Margery was able to travel all over England and Europe on her pilgrimages, also a luxury

of the privileged. Indeed, “her class position gave her independent access to the market,

as investor, producer, and consumer, and… this shaped her identity, particularly her

religious consciousness.” (Aers 87). Women were often prevented from embarking on

enterprises such as starting their own business: men thought that “by depriving these

women of any economic self-determination it would make them more dependent than

female wage-labourers, certainly than those without children, and perhaps more

dependent than the merchant’s dog” (Aers 89). If women had no outside outlet through
which to seek power, all power in the marriage belonged to the man. Why Margery was

allowed to begin her own business is never explained, and the odds against it ever

happening in the first place make it a greater accomplishment.

Margery certainly attempted to better herself economically—she makes a foray

into the brewing business as a way to supplement her income.

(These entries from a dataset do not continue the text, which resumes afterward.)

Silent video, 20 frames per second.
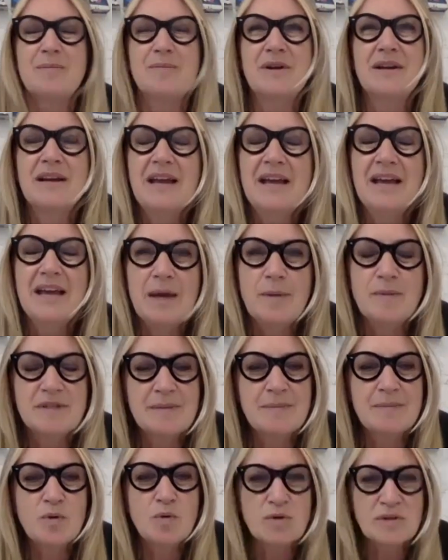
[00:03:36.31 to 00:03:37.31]
but it was
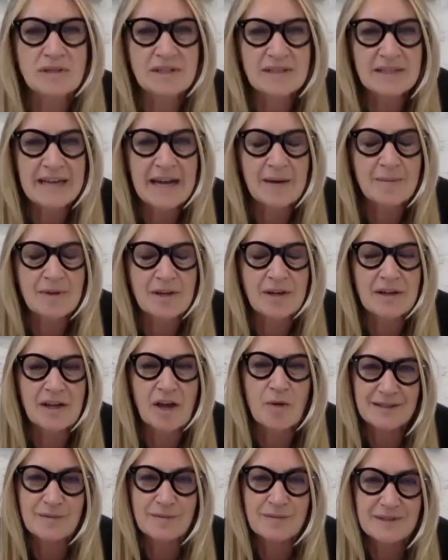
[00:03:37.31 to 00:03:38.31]
important, and now I'm going to go
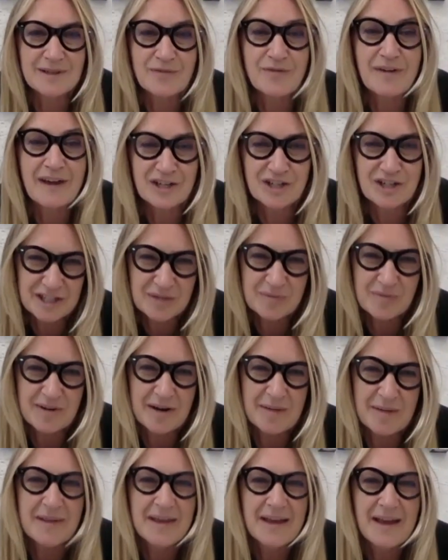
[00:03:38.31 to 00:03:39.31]
back to fashion
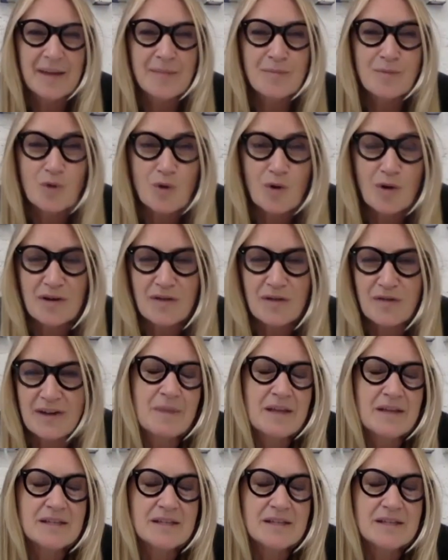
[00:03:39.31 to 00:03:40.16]
where I'm more qualified.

Even though the business

collapses, Margery’s business ventures are not complete yet. Although she believed that

the failure of the business was due to divine providence, she is determined to start another

business, if for no other reason than “pure covetousness and to maintain her pride.”

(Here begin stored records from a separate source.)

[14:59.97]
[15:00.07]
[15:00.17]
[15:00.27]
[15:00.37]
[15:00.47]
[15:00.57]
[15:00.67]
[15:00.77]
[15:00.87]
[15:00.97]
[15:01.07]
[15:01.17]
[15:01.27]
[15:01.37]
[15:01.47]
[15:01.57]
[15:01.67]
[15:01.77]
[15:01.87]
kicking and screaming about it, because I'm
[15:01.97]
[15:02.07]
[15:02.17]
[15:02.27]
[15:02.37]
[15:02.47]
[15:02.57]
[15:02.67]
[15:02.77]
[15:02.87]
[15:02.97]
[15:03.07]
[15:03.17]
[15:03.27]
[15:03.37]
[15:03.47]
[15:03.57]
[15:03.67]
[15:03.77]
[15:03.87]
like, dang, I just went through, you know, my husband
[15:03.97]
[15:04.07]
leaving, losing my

Friedrich Engels wrote, “Within the family the husband is the bourgeois and the

wife represents the proletariat” (Delany 84). While Margery seems to manage some form

of independence throughout her adventures, she is discriminated against on a consistent

basis, on the mere basis of gender. Even in a class-structured society, in which Margery

holds a special place as the daughter and wife of respected men of Norfolk, she is often

judged first as a woman, not as a business owner. While it “may be difficult to see

Margery as oppressed when she is wealthy and seems to hold her own so well,” she is

nevertheless a victim of oppression: “Margery is exposed to and has internalized the

most damaging aspects of bourgeois society” (Delany 84). Nevertheless, it seems that

Margery is able to disengage from many “female” aspects of life, such as the raising of

her children, and tending of the household, primarily because of her social status and

monetary situation. She is in a better position than many of her fellow women.

When she simply cannot bear her husband’s overtures any more, Margery does

what any good businesswoman would: she brokers a deal, mutually advantageous to her

and her husband. Margery enters into a contract with her husband—she will pay his
monetary debts, and in return, he will release her from her debt, the marriage debt.

Perhaps the constant feeling of being treated as someone’s property leads her to treat

herself as property, a product to be bought, sold and bartered for. When her physical

person is finally secured from his advances, she is finally able to turn her attentions fully

to what she wanted to devote her time to all along, Jesus Christ. Delany writes,

“Margery, like any serf, buys manumission from her lord: the human property whose

service she removes has its price” (Delany 89).

While Margery Kempe often appears delusional and insane throughout her

autobiography, she also demonstrates a unique independence and a strategic mind for

economics, which, along with her social class, enables her to seek opportunities that most

women of lower social classes would certainly be denied. Her societal role is what

defines her and allows her to become who she is. Kempe’s autobiography “is not a book

of devotion; we are constantly aware of Margery in relation to her society” (Delany 82).

In Margery’s day, wealth provided the only “opportunity for those with enough financial

resources to enter the circuits of exchange, opportunity… to increase the scope of

choices, to act on them and to foster at least the potential for increasingly differentiated

identities and liberties (Aers 96).” Without her economic independence and the secure

position in society it gave her, Margery would not have been able to achieve either her

religious freedom or freedom from her husband’s sexual desires.